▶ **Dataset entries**
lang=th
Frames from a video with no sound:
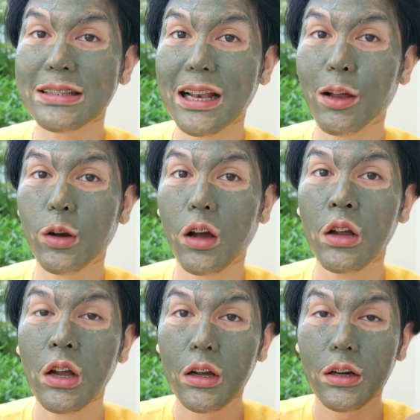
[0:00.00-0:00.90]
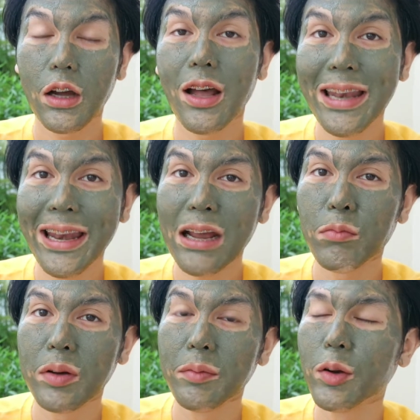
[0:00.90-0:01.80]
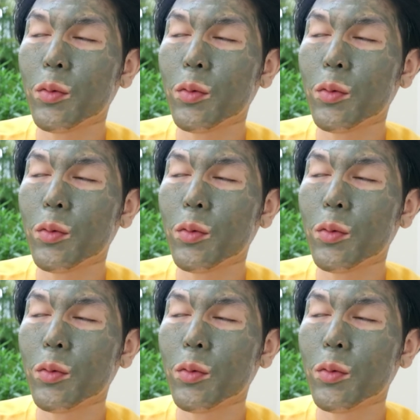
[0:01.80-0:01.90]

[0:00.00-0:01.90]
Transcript: เสร็จแล้วเนาะก็แนะนำเพื่อ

▶ **GOAL OF THE EXERCISE**
Pictures stay out, but every record above is to be returned exactly.

▶ **EXERCISE SOLUTION**
lang=th
Frames from a video with no sound:
[0:00.00-0:00.90]
[0:00.90-0:01.80]
[0:01.80-0:01.90]

[0:00.00-0:01.90]
Transcript: เสร็จแล้วเนาะก็แนะนำเพื่อ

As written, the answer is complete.